- _Problem to work on_: Return all the data below as it stands, minus the pictures.

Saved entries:

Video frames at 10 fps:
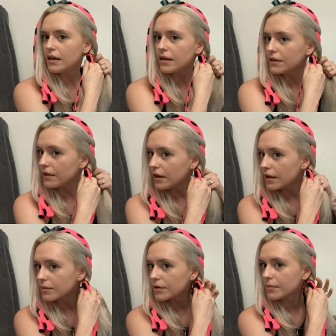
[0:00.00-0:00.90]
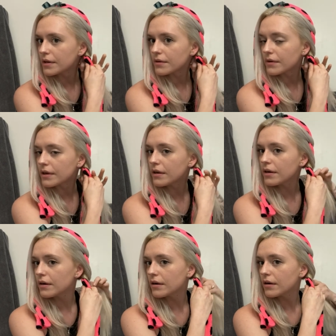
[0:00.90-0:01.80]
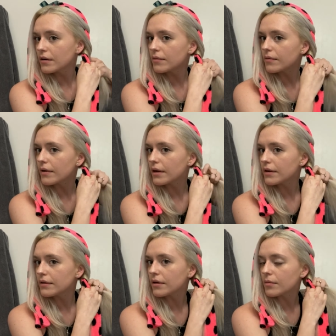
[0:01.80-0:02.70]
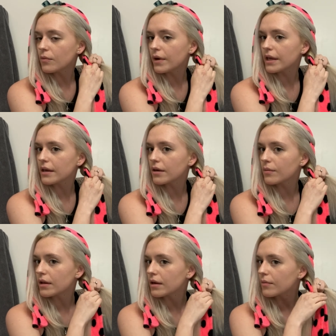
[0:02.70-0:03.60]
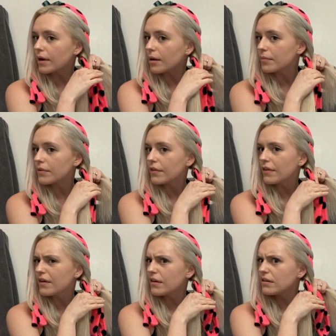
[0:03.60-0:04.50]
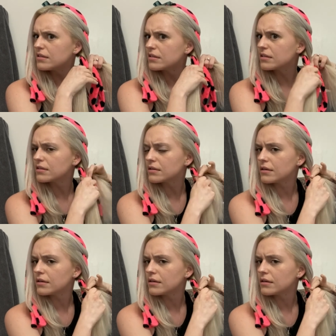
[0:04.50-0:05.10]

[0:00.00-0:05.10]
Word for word: and then what am I doing here? Right, I'm waiting while I wrap this.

- _Result of this task_:
Video frames at 10 fps:
[0:00.00-0:00.90]
[0:00.90-0:01.80]
[0:01.80-0:02.70]
[0:02.70-0:03.60]
[0:03.60-0:04.50]
[0:04.50-0:05.10]

[0:00.00-0:05.10]
Word for word: and then what am I doing here? Right, I'm waiting while I wrap this.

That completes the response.